■ WHAT IS REQUIRED
Transcribe the records verbatim, images excluded.

Stored dataset items:

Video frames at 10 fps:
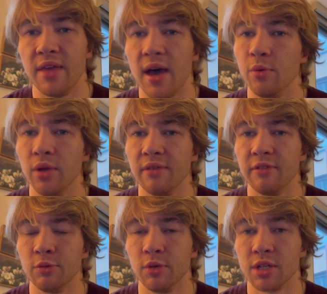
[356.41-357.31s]
That will give
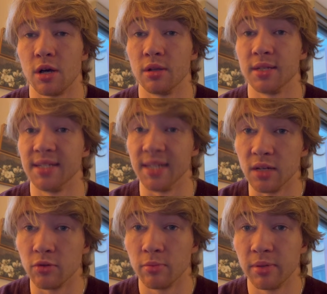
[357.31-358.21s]
us what's called a
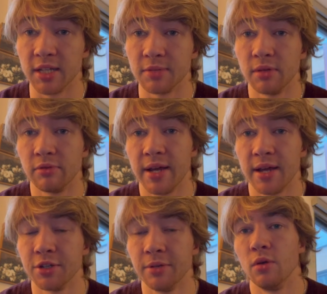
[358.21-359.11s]
single replacement
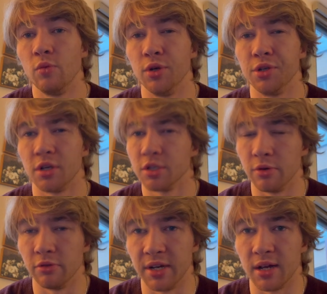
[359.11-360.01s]
reaction, which is
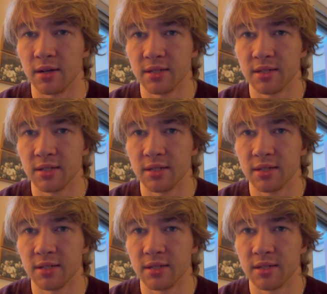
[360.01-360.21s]
also a redox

■ EXERCISE RESULT
Video frames at 10 fps:
[356.41-357.31s]
That will give
[357.31-358.21s]
us what's called a
[358.21-359.11s]
single replacement
[359.11-360.01s]
reaction, which is
[360.01-360.21s]
also a redox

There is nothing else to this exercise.